Mas um professor que ensina certo não pode esconder seus temores, né, mesmo?
Dei início à reunião (o de sempre: boas vindas, informes e considerações sobre
a turma e agradecimentos). Nem bem terminei, na primeira fila, próximo à porta,
alguém pede licença para falar. Era uma mulher alta e bem vestida. Com cara de
poucos amigos. Não demonstrava nenhum pouco está ali para me tecer algum elogio.
Pude ver nos seus olhos nenhum sinal de resiliência. Tirou um livro da bolsa e perguntou:
-
Professor, pode me dizer que livro é este?
Como
eu não podia saber que livro era aquele? Era O Santo Inquérito, claro. Mas claro também estava que saber o nome
do livro não era a intenção da mulher (que nem sequer se identificou. Não, não era a mãe do menino), o que se
confirmou logo em seguida sem que ao menos me desse tempo de responder.
-
Este é um livro do demônio, senhores.
Disse,
entre outros saberes desconhecidos da obra, erguendo o livro para que todos vissem a prova do crime, se dirigindo aos outros pais e mães
presentes. Por um
momento me senti a própria protagonista do drama escrito por Dias. A mulher era
a personificação dos inquisidores. Tentei, mas de nada adiantou fazê-la me
ouvir sobre o objetivo da leitura da obra: uma leitura didático-pedagógica do
gênero dramático.
Ao
finalizar sua crítica ferrenha à obra de Dias e ao que ela chamou de método doutrinador
do professor (no caso, eu), a mulher ainda desdenhou da minha função: “Não
tenho mais tempo a perder com isso, porque eu trabalho”. E foi embora deixando uns desconcertados e
outros olhando feio para mim.
É
comum e compreensível (embora discutível) que, por causa da vida para e pelo trabalho,
a maioria dos pais não tenha tempo para a vida escolar do filho.
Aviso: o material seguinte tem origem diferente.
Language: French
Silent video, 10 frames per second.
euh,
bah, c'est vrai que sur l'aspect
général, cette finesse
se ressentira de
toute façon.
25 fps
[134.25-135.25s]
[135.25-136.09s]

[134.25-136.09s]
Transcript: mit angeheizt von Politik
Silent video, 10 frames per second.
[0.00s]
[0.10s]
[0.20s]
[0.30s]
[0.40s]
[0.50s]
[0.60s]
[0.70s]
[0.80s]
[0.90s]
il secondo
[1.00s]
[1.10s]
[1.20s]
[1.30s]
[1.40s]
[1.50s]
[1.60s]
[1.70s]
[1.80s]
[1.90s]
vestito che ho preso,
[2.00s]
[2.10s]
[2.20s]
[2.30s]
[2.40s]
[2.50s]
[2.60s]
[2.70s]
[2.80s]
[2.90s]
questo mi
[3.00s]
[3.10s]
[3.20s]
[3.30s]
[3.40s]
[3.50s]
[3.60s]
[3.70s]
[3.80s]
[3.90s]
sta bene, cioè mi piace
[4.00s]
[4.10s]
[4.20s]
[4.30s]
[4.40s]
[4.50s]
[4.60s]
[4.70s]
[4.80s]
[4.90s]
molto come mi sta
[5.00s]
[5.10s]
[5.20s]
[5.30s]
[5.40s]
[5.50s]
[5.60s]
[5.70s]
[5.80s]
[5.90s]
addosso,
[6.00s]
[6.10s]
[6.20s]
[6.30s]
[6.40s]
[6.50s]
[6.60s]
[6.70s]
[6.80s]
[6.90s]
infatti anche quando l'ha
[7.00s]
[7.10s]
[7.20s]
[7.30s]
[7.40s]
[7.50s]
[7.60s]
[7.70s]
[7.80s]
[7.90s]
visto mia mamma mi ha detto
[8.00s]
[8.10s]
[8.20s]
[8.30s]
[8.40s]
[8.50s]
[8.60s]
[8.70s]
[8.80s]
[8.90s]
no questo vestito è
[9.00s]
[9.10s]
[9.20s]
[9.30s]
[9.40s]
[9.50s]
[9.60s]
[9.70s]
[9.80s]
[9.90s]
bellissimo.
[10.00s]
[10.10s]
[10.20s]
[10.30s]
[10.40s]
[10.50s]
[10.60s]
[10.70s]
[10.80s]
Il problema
O que não
deveria ser comum (muito menos arbitrário) é que pais e responsáveis legais interfiram
no trabalho do professor sem conhecer as razões que o levaram a optar por
determinada estratégia didático-pedagógica. “Não é ético nem rigoroso criticar
o que não conhecemos”, disse Freire certa vez. Eu diria mais: diria que a crítica
ao outro (ou ao seu trabalho) sem fundamento é vergonhoso e imoral.
O
que diria Dias? Acho que ele também concordaria comigo: que a parada é mesmo
dura para quem ousa fazer diferente.